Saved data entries

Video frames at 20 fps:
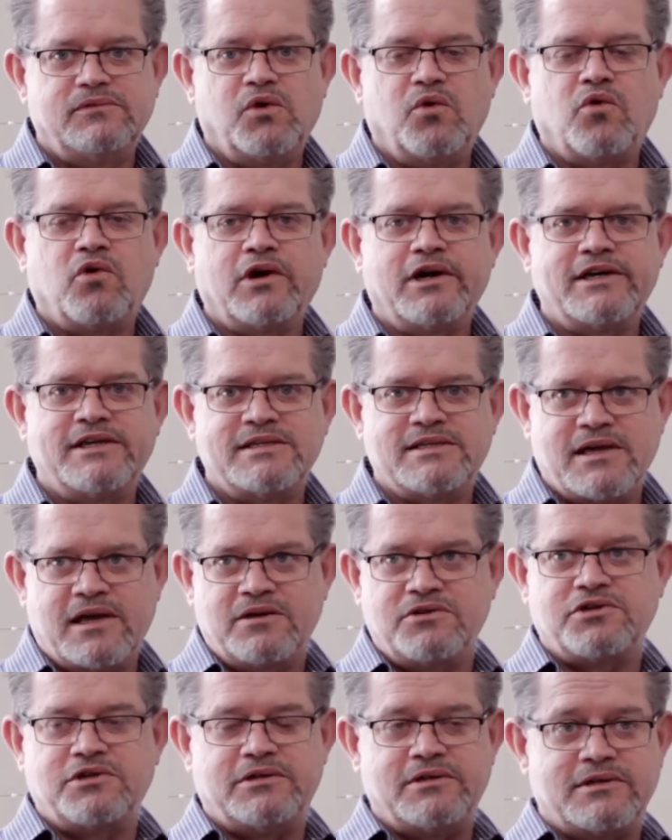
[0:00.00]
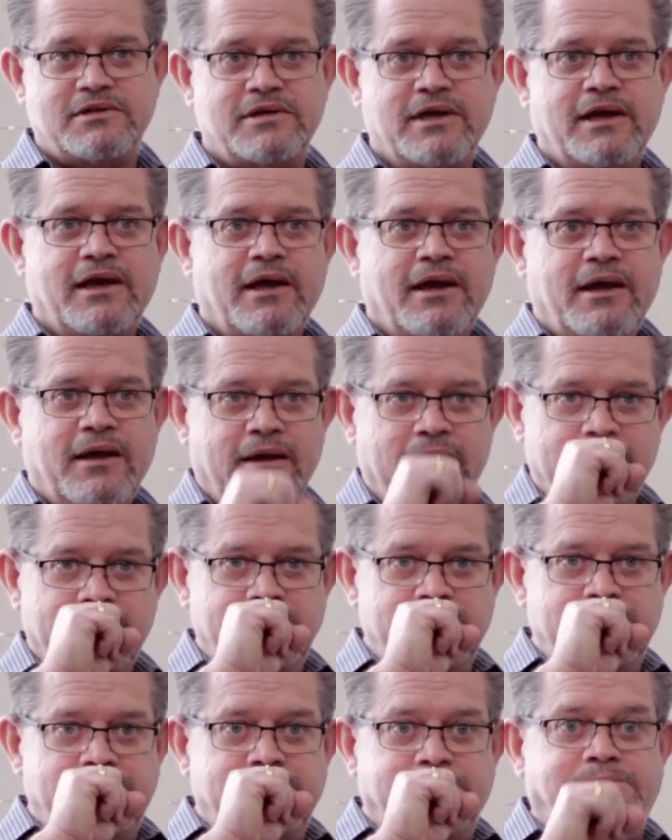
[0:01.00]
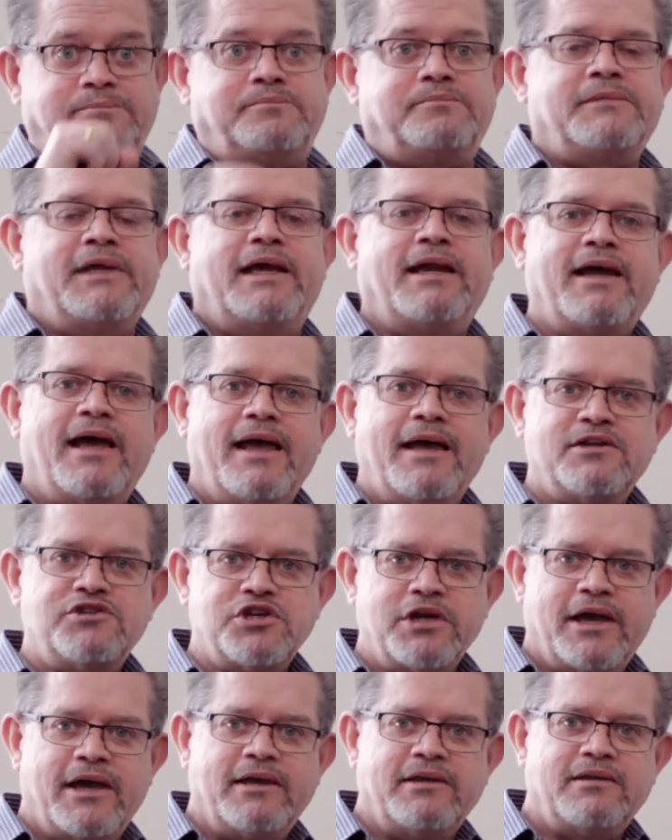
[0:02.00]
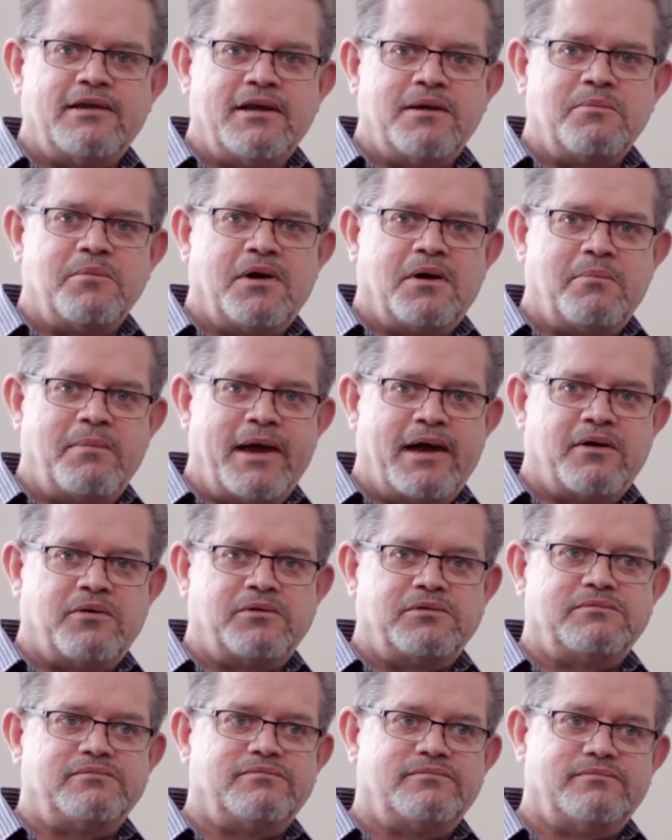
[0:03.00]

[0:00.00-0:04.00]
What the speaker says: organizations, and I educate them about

• HOW TO COMPLETE THIS TASK: Leave out the pictures and repeat the remaining data exactly.

• YOUR SOLUTION:
Video frames at 20 fps:
[0:00.00]
[0:01.00]
[0:02.00]
[0:03.00]

[0:00.00-0:04.00]
What the speaker says: organizations, and I educate them about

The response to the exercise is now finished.